What you will do: Copy all the entries word for word, but omit the pictures.

[Stored items]
◆ ◆ ◆

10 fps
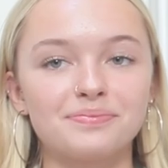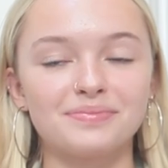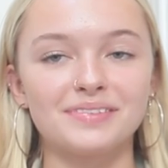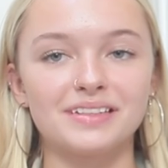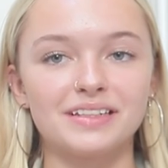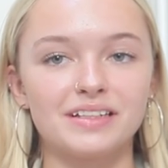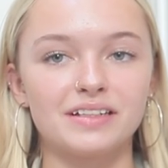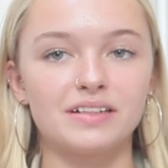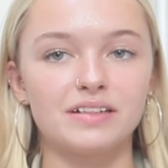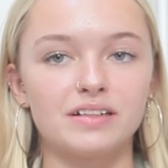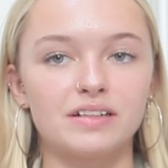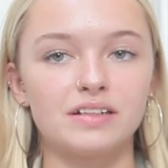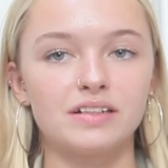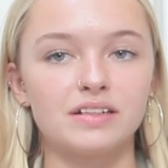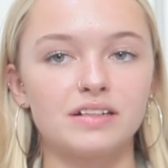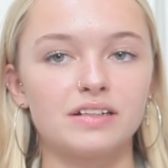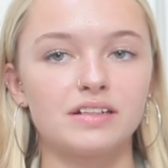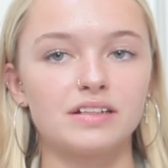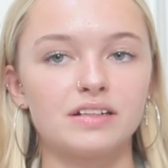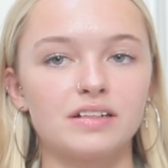
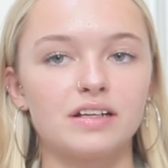(not speaking)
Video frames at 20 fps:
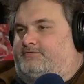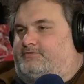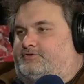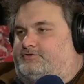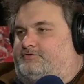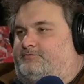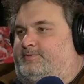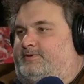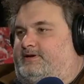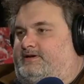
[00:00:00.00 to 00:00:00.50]

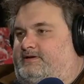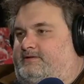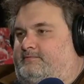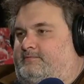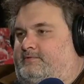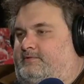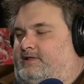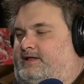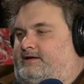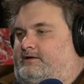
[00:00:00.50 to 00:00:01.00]
because you've been
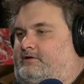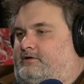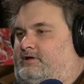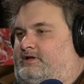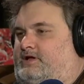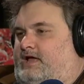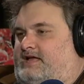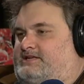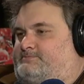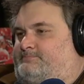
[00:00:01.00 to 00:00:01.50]
in like
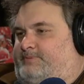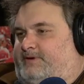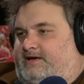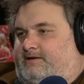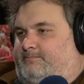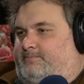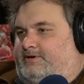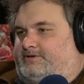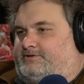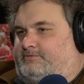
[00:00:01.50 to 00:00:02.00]
as big
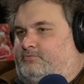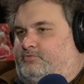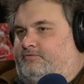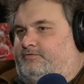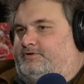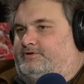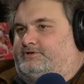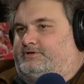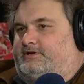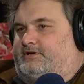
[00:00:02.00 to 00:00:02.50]
a budget
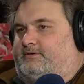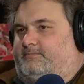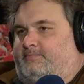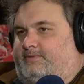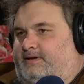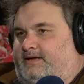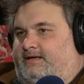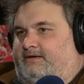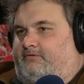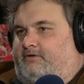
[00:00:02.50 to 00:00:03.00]
movie as you could
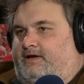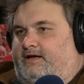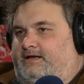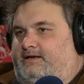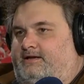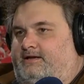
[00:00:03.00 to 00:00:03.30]
be, right?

◆ ◆ ◆

Exercise result:
10 fps
(not speaking)
Video frames at 20 fps:
[00:00:00.00 to 00:00:00.50]

[00:00:00.50 to 00:00:01.00]
because you've been
[00:00:01.00 to 00:00:01.50]
in like
[00:00:01.50 to 00:00:02.00]
as big
[00:00:02.00 to 00:00:02.50]
a budget
[00:00:02.50 to 00:00:03.00]
movie as you could
[00:00:03.00 to 00:00:03.30]
be, right?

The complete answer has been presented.